* **WHAT TO WORK ON**: Could you transcribe every record below exactly, leaving out any pictures?

[[ LISTED RECORDS, beginning ]]

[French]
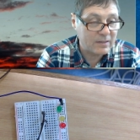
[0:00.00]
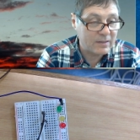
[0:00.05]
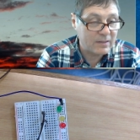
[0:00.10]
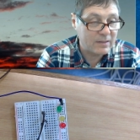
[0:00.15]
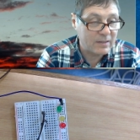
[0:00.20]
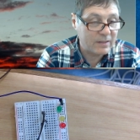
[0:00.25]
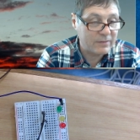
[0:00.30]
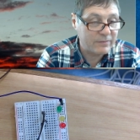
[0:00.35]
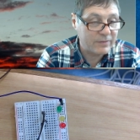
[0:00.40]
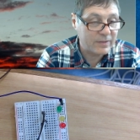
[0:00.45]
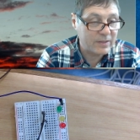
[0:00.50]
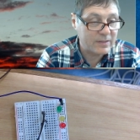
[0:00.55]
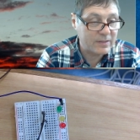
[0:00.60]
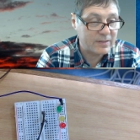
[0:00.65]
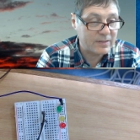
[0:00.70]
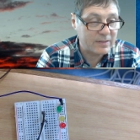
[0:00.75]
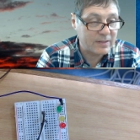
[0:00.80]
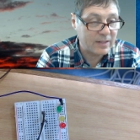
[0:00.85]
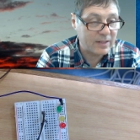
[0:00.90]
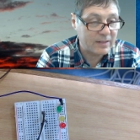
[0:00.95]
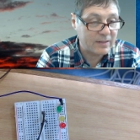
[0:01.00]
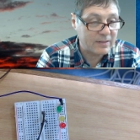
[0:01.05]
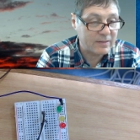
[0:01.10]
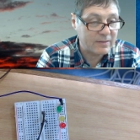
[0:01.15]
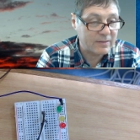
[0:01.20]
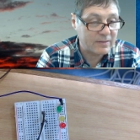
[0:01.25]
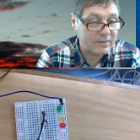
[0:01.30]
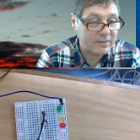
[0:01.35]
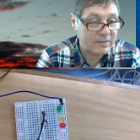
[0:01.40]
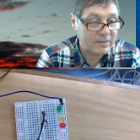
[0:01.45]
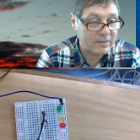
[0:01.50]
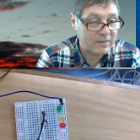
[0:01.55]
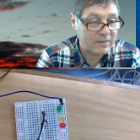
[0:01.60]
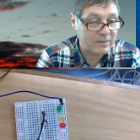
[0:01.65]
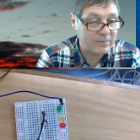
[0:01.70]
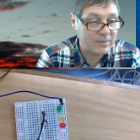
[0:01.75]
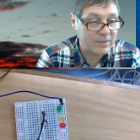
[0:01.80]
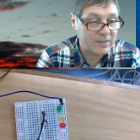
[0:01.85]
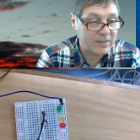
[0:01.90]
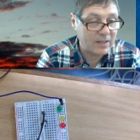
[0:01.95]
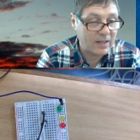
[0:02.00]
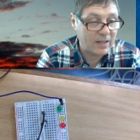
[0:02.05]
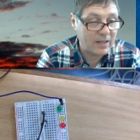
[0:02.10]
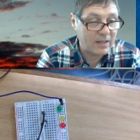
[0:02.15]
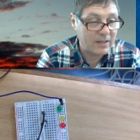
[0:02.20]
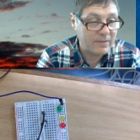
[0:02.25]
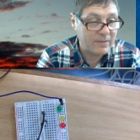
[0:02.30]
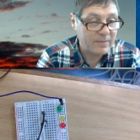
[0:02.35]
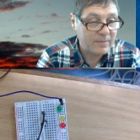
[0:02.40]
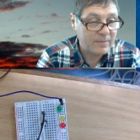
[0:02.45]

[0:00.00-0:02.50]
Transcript: LED 27 comme ça.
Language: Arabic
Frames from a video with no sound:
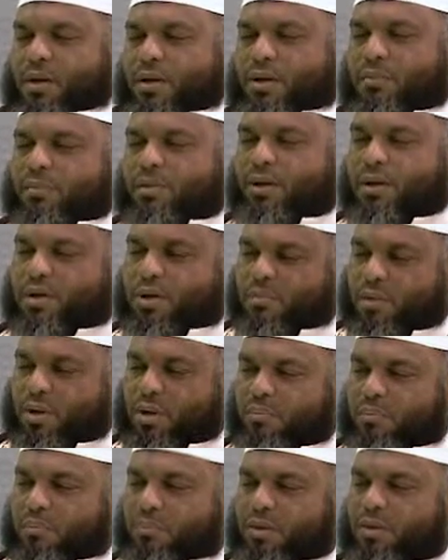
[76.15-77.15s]
نبينا
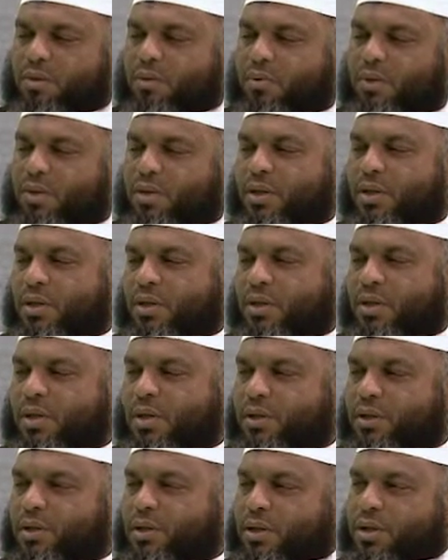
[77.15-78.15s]
محمد وعلى
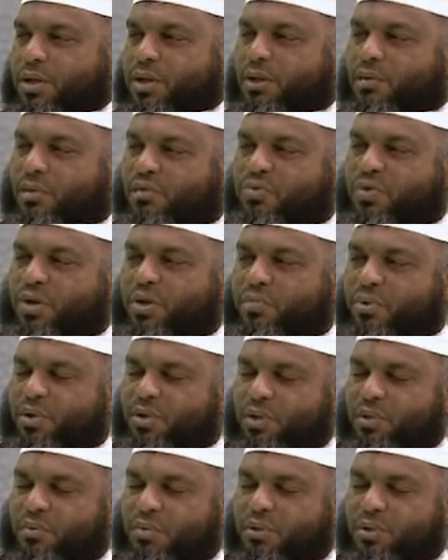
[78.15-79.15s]
آله
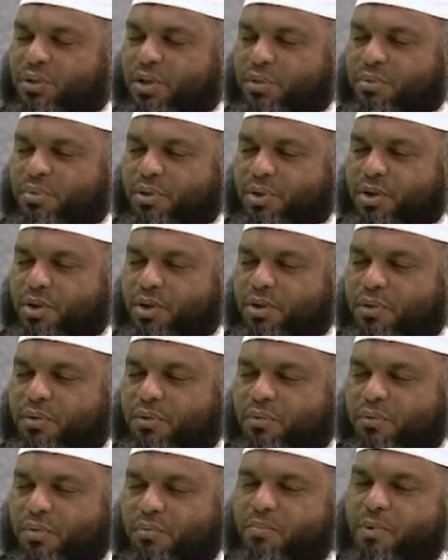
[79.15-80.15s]
وصحبه والتابعين
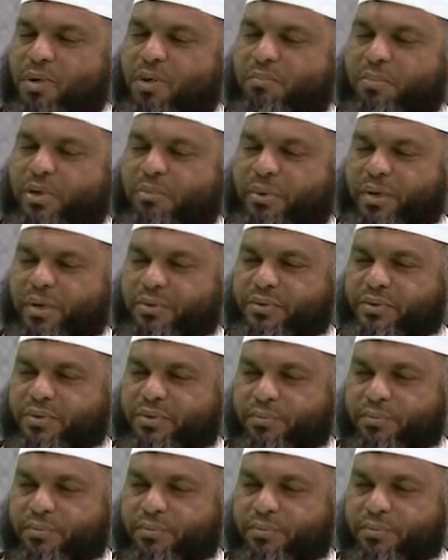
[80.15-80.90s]
ثم أما بعد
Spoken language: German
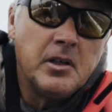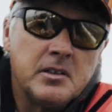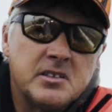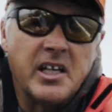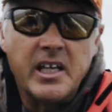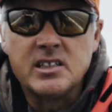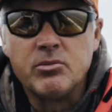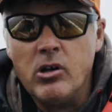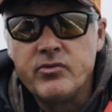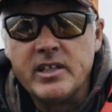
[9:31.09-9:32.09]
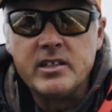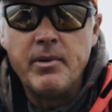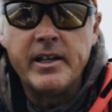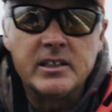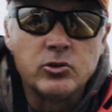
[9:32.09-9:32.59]
10, 12
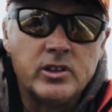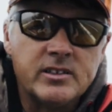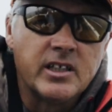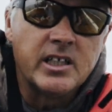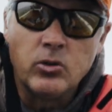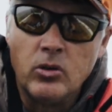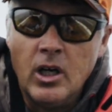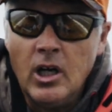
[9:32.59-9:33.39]
Zentimeter, so diese Richtung.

[[ LISTED RECORDS, end ]]

* **WRITTEN SOLUTION**:
[French]
[0:00.00]
[0:00.05]
[0:00.10]
[0:00.15]
[0:00.20]
[0:00.25]
[0:00.30]
[0:00.35]
[0:00.40]
[0:00.45]
[0:00.50]
[0:00.55]
[0:00.60]
[0:00.65]
[0:00.70]
[0:00.75]
[0:00.80]
[0:00.85]
[0:00.90]
[0:00.95]
[0:01.00]
[0:01.05]
[0:01.10]
[0:01.15]
[0:01.20]
[0:01.25]
[0:01.30]
[0:01.35]
[0:01.40]
[0:01.45]
[0:01.50]
[0:01.55]
[0:01.60]
[0:01.65]
[0:01.70]
[0:01.75]
[0:01.80]
[0:01.85]
[0:01.90]
[0:01.95]
[0:02.00]
[0:02.05]
[0:02.10]
[0:02.15]
[0:02.20]
[0:02.25]
[0:02.30]
[0:02.35]
[0:02.40]
[0:02.45]

[0:00.00-0:02.50]
Transcript: LED 27 comme ça.
Language: Arabic
Frames from a video with no sound:
[76.15-77.15s]
نبينا
[77.15-78.15s]
محمد وعلى
[78.15-79.15s]
آله
[79.15-80.15s]
وصحبه والتابعين
[80.15-80.90s]
ثم أما بعد
Spoken language: German
[9:31.09-9:32.09]
[9:32.09-9:32.59]
10, 12
[9:32.59-9:33.39]
Zentimeter, so diese Richtung.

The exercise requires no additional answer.